Govt eyes $13b package after PM’s China visit

Finance Minister Dar says KSA gives positive response to his request for a $4.2b in fresh loan


Shahbaz Rana November 05, 2022
photo: file

ISLAMABAD:

Pakistan has got assurances of a $13 billion financial package from China and Saudi Arabia, including $5.7 billion in fresh loans, Finance Minister Ishaq Dar said on Friday in a statement that would help stabilise the reserves and the rupee.

The $13 billion package is equal to 38% of the estimated gross external financing requirements of Pakistan for fiscal year 2022-23.

Its materialisation can eliminate the threat of default, as the International Monetary Fund (IMF) has not come up with a big financial package despite imposing numerous harsh conditions.

Pakistan sought $7.3 billion debt rollover and a fresh loan of $1.5 billion from China, which the Chinese premier had assured to take care of, Dar told a group of journalists a day after his return from Beijing.

The cumulative loan that Pakistan has sought from China amounts to $8.8 billion.

Dar disclosed that he also requested his Saudi counterpart for a $4.2 billion in fresh loan. “The Saudi finance minister also gave “a positive nod”, he added.

The cumulative value of the Chinese and Saudi financial assistance would cover 38% of Pakistan’s estimated gross external financing requirements. The injection is expected to recoup the lost value of the rupee.

Dar said that the real inflation-adjusted value of the rupee was below Rs200 to a dollar, hoping to see a stronger value of the local currency without any injection.

To a question, the finance minister said that the IMF had not yet finalised the dates for the staff-level talks. However, he expected that the visit would take place this month.

The minister returned from Beijing from Shehbaz’s first visit to China as the prime minister. Shehbaz met with the Chinese President Xi Jinping and the premier Li Keqiang.

Read Dar faces uphill task to unlock $1b WB loans

Dar termed the visit highly successful, which helped revive the China-Pakistan Economic Corridor (CPEC). He said that during the meetings with the Chinese premier, he was requested to give a $1.5 billion new loan through the currency-swap arrangement.

“I requested China to increase the limit of the trade facility from 30 billion Yuan to 40 billion Yuan”, the minister said. The existing 30 billion worth facility is equal to $4.5 billion, which after the increase would jump to $6 billion.

In fiscal year 2021, Pakistan paid over Rs26 billion in interest cost to China for using a $4.5 billion Chinese trade finance facility to repay maturing debt, according to the State Bank of Pakistan.

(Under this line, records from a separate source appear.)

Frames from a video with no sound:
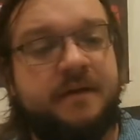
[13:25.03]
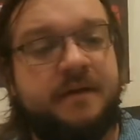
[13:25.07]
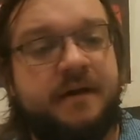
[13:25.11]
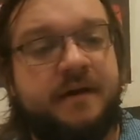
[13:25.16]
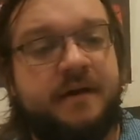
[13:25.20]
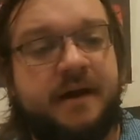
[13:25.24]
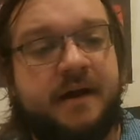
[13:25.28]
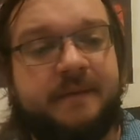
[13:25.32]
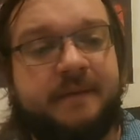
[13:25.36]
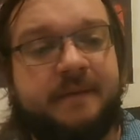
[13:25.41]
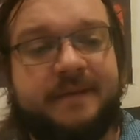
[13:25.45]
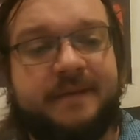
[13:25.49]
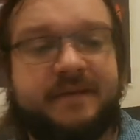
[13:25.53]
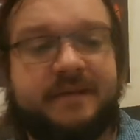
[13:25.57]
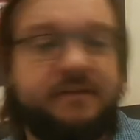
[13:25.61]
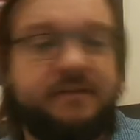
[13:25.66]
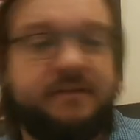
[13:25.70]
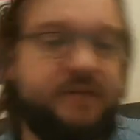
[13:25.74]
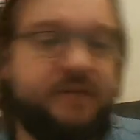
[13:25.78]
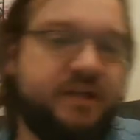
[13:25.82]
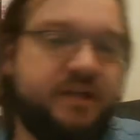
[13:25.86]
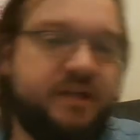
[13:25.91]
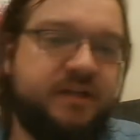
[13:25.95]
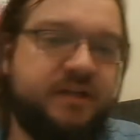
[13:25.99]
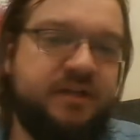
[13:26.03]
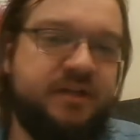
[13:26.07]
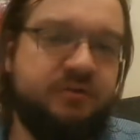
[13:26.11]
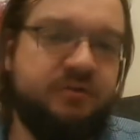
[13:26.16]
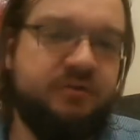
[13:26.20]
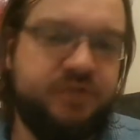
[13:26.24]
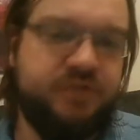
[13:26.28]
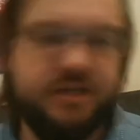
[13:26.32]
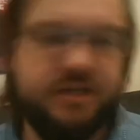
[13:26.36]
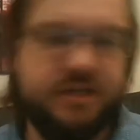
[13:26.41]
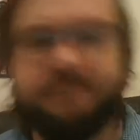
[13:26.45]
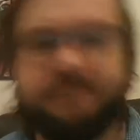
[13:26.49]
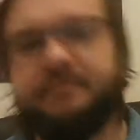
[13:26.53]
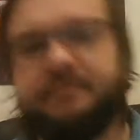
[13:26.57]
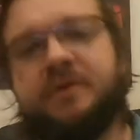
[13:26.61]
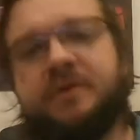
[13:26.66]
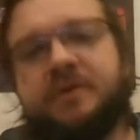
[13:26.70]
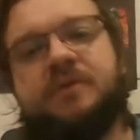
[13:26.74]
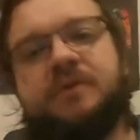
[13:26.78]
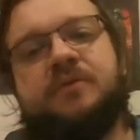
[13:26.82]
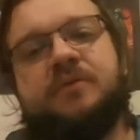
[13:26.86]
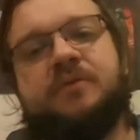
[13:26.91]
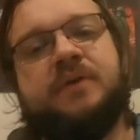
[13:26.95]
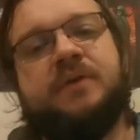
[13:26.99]
for
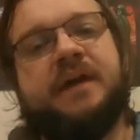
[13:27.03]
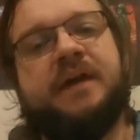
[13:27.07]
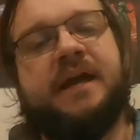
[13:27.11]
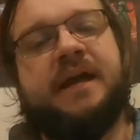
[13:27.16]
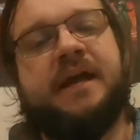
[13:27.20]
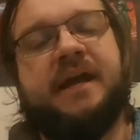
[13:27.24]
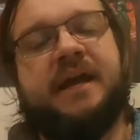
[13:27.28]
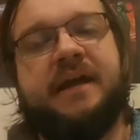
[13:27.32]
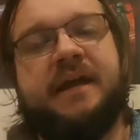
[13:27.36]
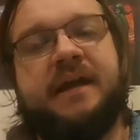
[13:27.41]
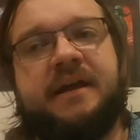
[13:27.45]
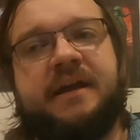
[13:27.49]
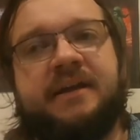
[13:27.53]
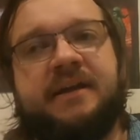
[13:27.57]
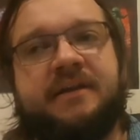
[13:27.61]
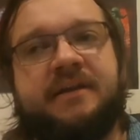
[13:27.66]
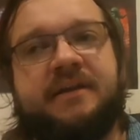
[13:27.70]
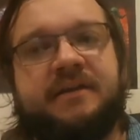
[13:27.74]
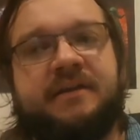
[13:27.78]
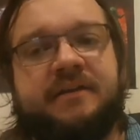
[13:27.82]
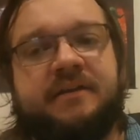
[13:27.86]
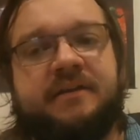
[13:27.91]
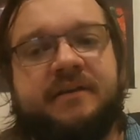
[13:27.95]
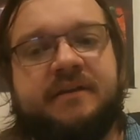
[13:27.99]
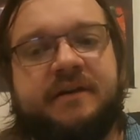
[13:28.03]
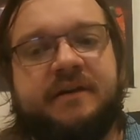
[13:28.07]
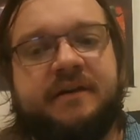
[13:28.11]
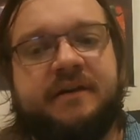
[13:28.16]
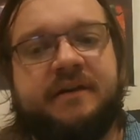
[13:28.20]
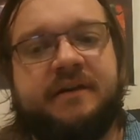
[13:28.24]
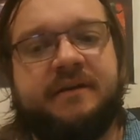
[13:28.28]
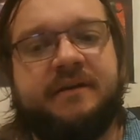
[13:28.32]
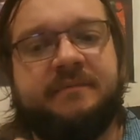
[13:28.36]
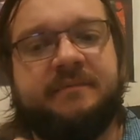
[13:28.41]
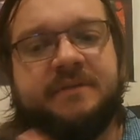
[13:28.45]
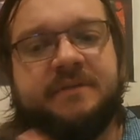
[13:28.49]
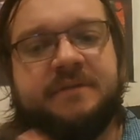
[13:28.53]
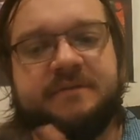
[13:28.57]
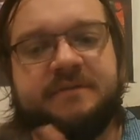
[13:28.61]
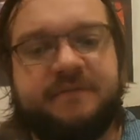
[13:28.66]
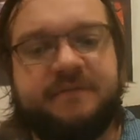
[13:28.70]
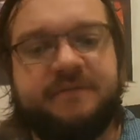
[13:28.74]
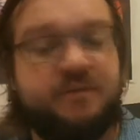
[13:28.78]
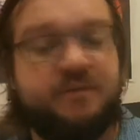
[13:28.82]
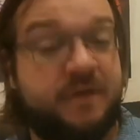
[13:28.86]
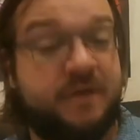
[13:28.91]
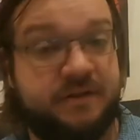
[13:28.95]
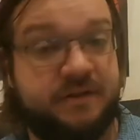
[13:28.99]
Yojimbo, and there's a
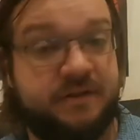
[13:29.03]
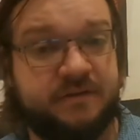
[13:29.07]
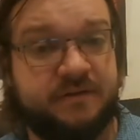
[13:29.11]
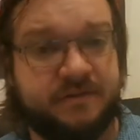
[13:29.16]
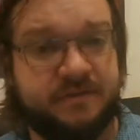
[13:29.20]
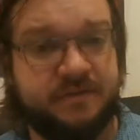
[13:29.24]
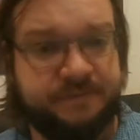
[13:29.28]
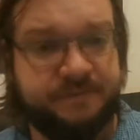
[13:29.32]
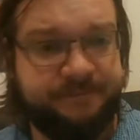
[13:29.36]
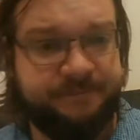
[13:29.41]
few others.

Pakistan largely utilised the Chinese trade finance facility to repay foreign debt and keep its gross foreign currency reserves at comfortable levels. The $4.5 billion facility is part of the SBP’s current $8.9 billion in gross official foreign exchange reserves.

China has also extended $4 billion worth of SAFE deposits, which are also part of the $8.9 billion reserves. By excluding these loans, the central bank’s foreign exchange reserves remain just $400 million.

The trade facility, originally meant to promote bilateral trade in respective local currencies, has been used for paying the foreign debt.

The benefit of this arrangement was that the additional $1.5 billion Chinese loan would not reflect on the books of the federal government and it would not be treated as part of Pakistan’s external public debt.

Dar stated that Pakistan also requested China to roll over its $7.3 billion debt that was maturing in the next eight months, as part of its overall plan to arrange $34 billion in the current fiscal year.

Read more Forex reserves rise to $8.9b

“The $3.3 billion Chinese commercial loans and $4 billion worth SAFE deposits loans were maturing from now till June next year and we have sought rollover,” said Dar.

The government sought the rollover of the $4 billion SAFE deposit for more than one year.

Sources told The Express Tribune that President Xi stated during the meeting with Shehbaz that China would honour all commitments that it gave to the IMF on behalf of Pakistan.

At the start of the IMF programme, China, Saudi Arabia and the United Arab Emirates (UAE) had assured the IMF to maintain their financial exposure in Pakistan. Dar also said that the Bank of China refinanced this week the $200 million loan matured in the past.

When asked about clearing outstanding Chinese dues on account of payments to the Chinese Independent Power Producers (IPPs) for the cost of the electricity purchase, Dar said that he has proposed that the previous obligations should be treated as debt stock and that Pakistan would clear all the future liabilities.

Dar said that during his visit to Saudi Arabia last week, he requested doubling the existing $3 billion Saudi cash deposit to $6 billion –implying a $3 billion fresh loan.

The minister said that he also sought the doubling of the oil financing facility to $2.4 billion. Cumulatively, the Saudi financial assistance will amount to $4.2 billion.

Saudi Arabia has in the past provided $4.2 billion worth of financial packages to Pakistan. This included $3 billion in cash assistance and $1.2 billion worth of annual oil and gas supply on deferred payments. The kingdom has already announced to extend the $3 billion repayment period by one year.